Every line below must be copied as written, except for pictures.

*** Opening of Records for the task ***

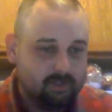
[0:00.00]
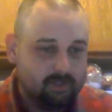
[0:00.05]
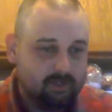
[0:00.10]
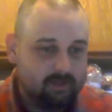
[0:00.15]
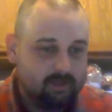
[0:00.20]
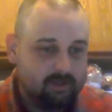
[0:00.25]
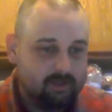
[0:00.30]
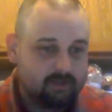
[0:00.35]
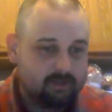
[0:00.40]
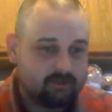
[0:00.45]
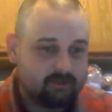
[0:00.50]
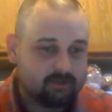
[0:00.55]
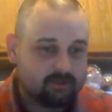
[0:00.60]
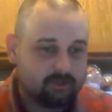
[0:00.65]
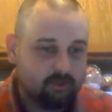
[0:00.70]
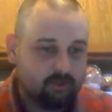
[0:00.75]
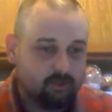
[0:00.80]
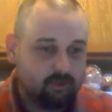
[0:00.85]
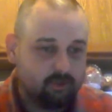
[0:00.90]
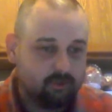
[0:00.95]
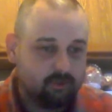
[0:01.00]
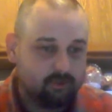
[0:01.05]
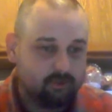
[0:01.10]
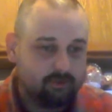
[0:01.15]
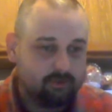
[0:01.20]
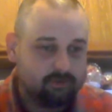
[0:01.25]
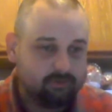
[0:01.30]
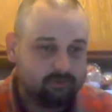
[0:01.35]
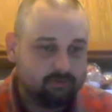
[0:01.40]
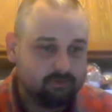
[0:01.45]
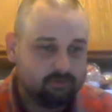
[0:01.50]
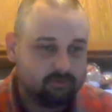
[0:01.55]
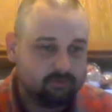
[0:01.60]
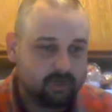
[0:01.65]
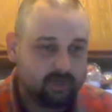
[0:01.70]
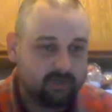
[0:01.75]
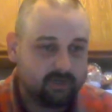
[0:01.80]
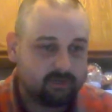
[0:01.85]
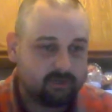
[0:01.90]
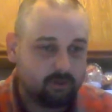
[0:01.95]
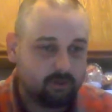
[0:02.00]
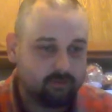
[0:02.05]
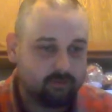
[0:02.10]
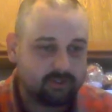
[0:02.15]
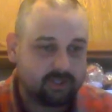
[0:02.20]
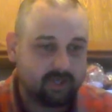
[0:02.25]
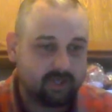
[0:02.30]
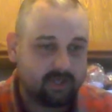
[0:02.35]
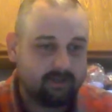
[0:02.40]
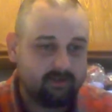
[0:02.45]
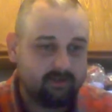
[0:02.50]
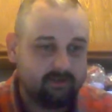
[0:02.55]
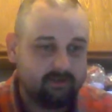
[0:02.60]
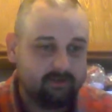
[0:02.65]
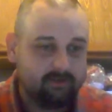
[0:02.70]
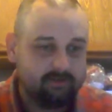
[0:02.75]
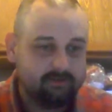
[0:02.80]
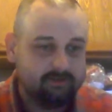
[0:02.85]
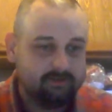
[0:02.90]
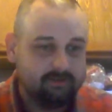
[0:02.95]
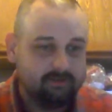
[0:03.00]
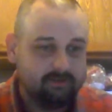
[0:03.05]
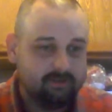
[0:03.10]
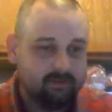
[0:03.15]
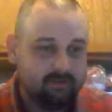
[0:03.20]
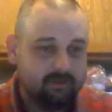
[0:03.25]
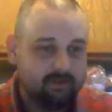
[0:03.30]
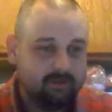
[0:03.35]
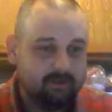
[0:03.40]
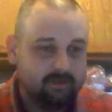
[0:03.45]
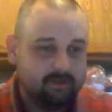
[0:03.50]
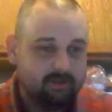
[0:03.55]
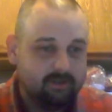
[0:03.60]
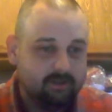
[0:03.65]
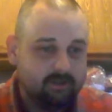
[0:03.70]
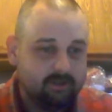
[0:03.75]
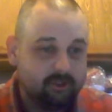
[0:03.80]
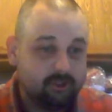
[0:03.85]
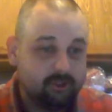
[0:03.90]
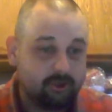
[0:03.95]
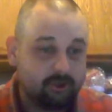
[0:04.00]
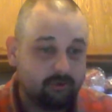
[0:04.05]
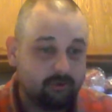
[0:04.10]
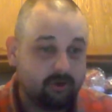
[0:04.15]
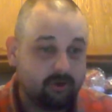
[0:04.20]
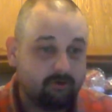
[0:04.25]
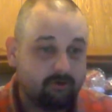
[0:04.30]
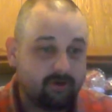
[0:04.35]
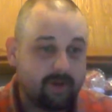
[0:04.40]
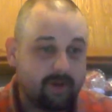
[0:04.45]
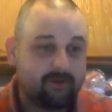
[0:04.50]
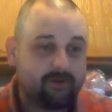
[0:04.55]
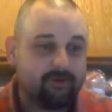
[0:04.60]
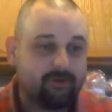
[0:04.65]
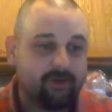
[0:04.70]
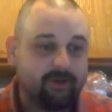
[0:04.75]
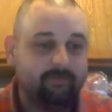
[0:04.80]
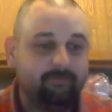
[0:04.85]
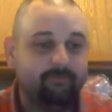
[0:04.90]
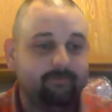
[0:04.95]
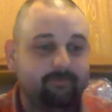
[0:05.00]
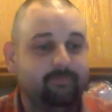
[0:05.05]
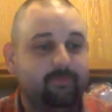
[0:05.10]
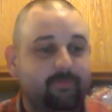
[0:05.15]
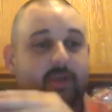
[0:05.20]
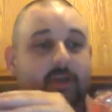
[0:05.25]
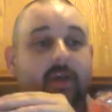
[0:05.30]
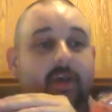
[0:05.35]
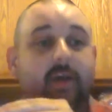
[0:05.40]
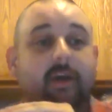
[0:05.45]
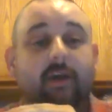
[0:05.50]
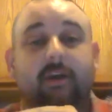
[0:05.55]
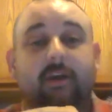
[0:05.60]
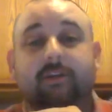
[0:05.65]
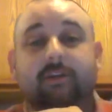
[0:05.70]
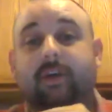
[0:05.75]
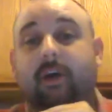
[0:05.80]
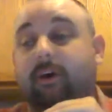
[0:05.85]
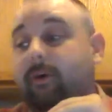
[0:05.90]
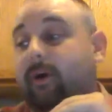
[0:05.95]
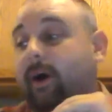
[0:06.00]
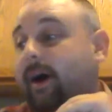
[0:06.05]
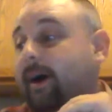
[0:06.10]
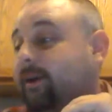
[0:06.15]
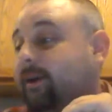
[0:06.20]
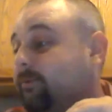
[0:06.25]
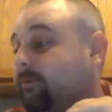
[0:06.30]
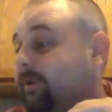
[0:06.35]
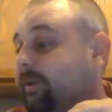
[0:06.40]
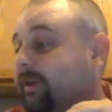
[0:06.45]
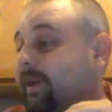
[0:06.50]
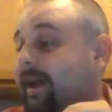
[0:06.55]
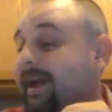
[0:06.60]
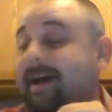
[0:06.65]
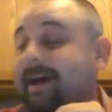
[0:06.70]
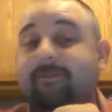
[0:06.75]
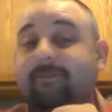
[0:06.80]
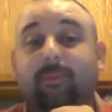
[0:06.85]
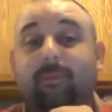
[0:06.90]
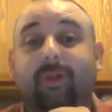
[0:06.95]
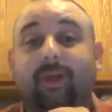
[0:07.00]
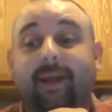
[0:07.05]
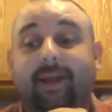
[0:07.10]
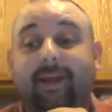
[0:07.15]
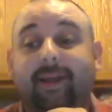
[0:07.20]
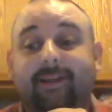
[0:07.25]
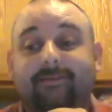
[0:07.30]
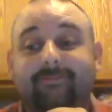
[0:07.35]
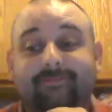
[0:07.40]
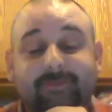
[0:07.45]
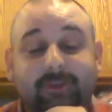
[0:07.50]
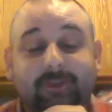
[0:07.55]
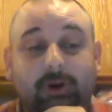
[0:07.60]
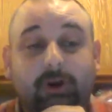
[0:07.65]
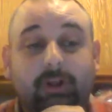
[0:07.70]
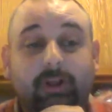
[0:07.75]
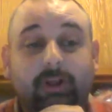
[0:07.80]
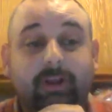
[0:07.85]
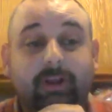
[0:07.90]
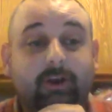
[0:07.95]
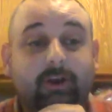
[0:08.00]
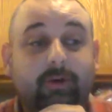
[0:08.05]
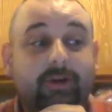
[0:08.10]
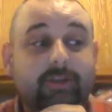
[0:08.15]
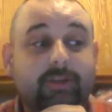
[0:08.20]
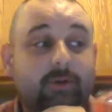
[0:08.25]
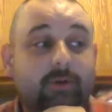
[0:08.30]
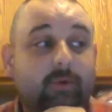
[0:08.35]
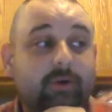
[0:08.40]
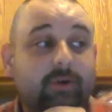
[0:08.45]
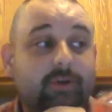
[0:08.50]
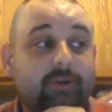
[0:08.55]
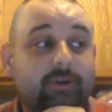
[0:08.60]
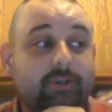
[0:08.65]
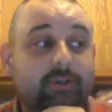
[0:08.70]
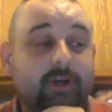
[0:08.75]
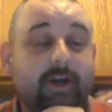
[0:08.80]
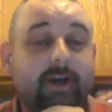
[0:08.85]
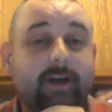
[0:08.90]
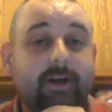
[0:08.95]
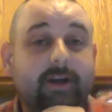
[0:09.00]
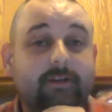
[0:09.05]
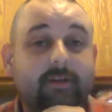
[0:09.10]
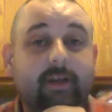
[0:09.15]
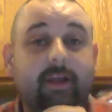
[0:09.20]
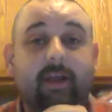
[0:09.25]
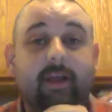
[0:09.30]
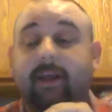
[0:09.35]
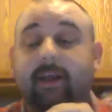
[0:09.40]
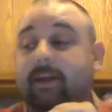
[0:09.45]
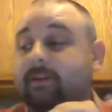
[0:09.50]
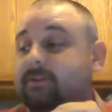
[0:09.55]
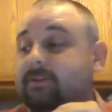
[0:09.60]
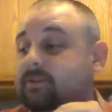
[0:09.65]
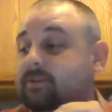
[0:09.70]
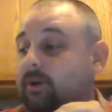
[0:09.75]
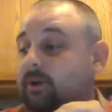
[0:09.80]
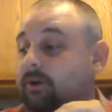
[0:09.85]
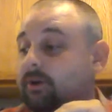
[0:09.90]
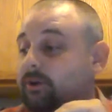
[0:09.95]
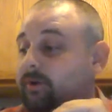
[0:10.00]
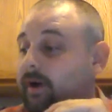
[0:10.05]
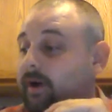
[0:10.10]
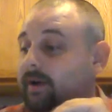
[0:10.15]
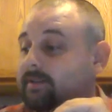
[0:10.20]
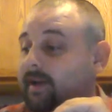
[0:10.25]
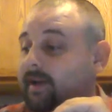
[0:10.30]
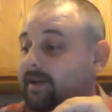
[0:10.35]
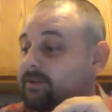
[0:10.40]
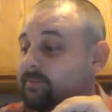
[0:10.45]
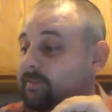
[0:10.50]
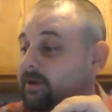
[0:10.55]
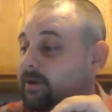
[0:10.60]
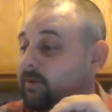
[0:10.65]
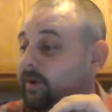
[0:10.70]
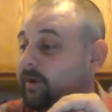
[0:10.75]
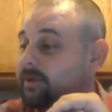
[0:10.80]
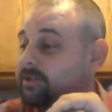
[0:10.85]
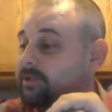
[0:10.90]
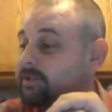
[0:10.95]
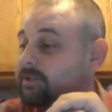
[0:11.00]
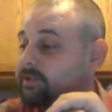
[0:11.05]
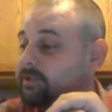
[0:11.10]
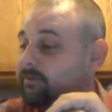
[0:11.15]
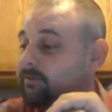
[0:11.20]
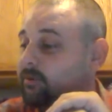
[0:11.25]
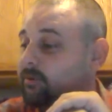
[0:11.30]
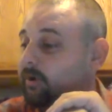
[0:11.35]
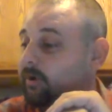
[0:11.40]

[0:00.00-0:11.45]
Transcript: This is cool. Kitty's Homestead, Sugar Run Rabbitry. So I don't really have a plan. All I know is I wanted to try it, and so you guys ask me questions if you want to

*** Close of Records for the task ***

Solution for this task:
[0:00.00]
[0:00.05]
[0:00.10]
[0:00.15]
[0:00.20]
[0:00.25]
[0:00.30]
[0:00.35]
[0:00.40]
[0:00.45]
[0:00.50]
[0:00.55]
[0:00.60]
[0:00.65]
[0:00.70]
[0:00.75]
[0:00.80]
[0:00.85]
[0:00.90]
[0:00.95]
[0:01.00]
[0:01.05]
[0:01.10]
[0:01.15]
[0:01.20]
[0:01.25]
[0:01.30]
[0:01.35]
[0:01.40]
[0:01.45]
[0:01.50]
[0:01.55]
[0:01.60]
[0:01.65]
[0:01.70]
[0:01.75]
[0:01.80]
[0:01.85]
[0:01.90]
[0:01.95]
[0:02.00]
[0:02.05]
[0:02.10]
[0:02.15]
[0:02.20]
[0:02.25]
[0:02.30]
[0:02.35]
[0:02.40]
[0:02.45]
[0:02.50]
[0:02.55]
[0:02.60]
[0:02.65]
[0:02.70]
[0:02.75]
[0:02.80]
[0:02.85]
[0:02.90]
[0:02.95]
[0:03.00]
[0:03.05]
[0:03.10]
[0:03.15]
[0:03.20]
[0:03.25]
[0:03.30]
[0:03.35]
[0:03.40]
[0:03.45]
[0:03.50]
[0:03.55]
[0:03.60]
[0:03.65]
[0:03.70]
[0:03.75]
[0:03.80]
[0:03.85]
[0:03.90]
[0:03.95]
[0:04.00]
[0:04.05]
[0:04.10]
[0:04.15]
[0:04.20]
[0:04.25]
[0:04.30]
[0:04.35]
[0:04.40]
[0:04.45]
[0:04.50]
[0:04.55]
[0:04.60]
[0:04.65]
[0:04.70]
[0:04.75]
[0:04.80]
[0:04.85]
[0:04.90]
[0:04.95]
[0:05.00]
[0:05.05]
[0:05.10]
[0:05.15]
[0:05.20]
[0:05.25]
[0:05.30]
[0:05.35]
[0:05.40]
[0:05.45]
[0:05.50]
[0:05.55]
[0:05.60]
[0:05.65]
[0:05.70]
[0:05.75]
[0:05.80]
[0:05.85]
[0:05.90]
[0:05.95]
[0:06.00]
[0:06.05]
[0:06.10]
[0:06.15]
[0:06.20]
[0:06.25]
[0:06.30]
[0:06.35]
[0:06.40]
[0:06.45]
[0:06.50]
[0:06.55]
[0:06.60]
[0:06.65]
[0:06.70]
[0:06.75]
[0:06.80]
[0:06.85]
[0:06.90]
[0:06.95]
[0:07.00]
[0:07.05]
[0:07.10]
[0:07.15]
[0:07.20]
[0:07.25]
[0:07.30]
[0:07.35]
[0:07.40]
[0:07.45]
[0:07.50]
[0:07.55]
[0:07.60]
[0:07.65]
[0:07.70]
[0:07.75]
[0:07.80]
[0:07.85]
[0:07.90]
[0:07.95]
[0:08.00]
[0:08.05]
[0:08.10]
[0:08.15]
[0:08.20]
[0:08.25]
[0:08.30]
[0:08.35]
[0:08.40]
[0:08.45]
[0:08.50]
[0:08.55]
[0:08.60]
[0:08.65]
[0:08.70]
[0:08.75]
[0:08.80]
[0:08.85]
[0:08.90]
[0:08.95]
[0:09.00]
[0:09.05]
[0:09.10]
[0:09.15]
[0:09.20]
[0:09.25]
[0:09.30]
[0:09.35]
[0:09.40]
[0:09.45]
[0:09.50]
[0:09.55]
[0:09.60]
[0:09.65]
[0:09.70]
[0:09.75]
[0:09.80]
[0:09.85]
[0:09.90]
[0:09.95]
[0:10.00]
[0:10.05]
[0:10.10]
[0:10.15]
[0:10.20]
[0:10.25]
[0:10.30]
[0:10.35]
[0:10.40]
[0:10.45]
[0:10.50]
[0:10.55]
[0:10.60]
[0:10.65]
[0:10.70]
[0:10.75]
[0:10.80]
[0:10.85]
[0:10.90]
[0:10.95]
[0:11.00]
[0:11.05]
[0:11.10]
[0:11.15]
[0:11.20]
[0:11.25]
[0:11.30]
[0:11.35]
[0:11.40]

[0:00.00-0:11.45]
Transcript: This is cool. Kitty's Homestead, Sugar Run Rabbitry. So I don't really have a plan. All I know is I wanted to try it, and so you guys ask me questions if you want to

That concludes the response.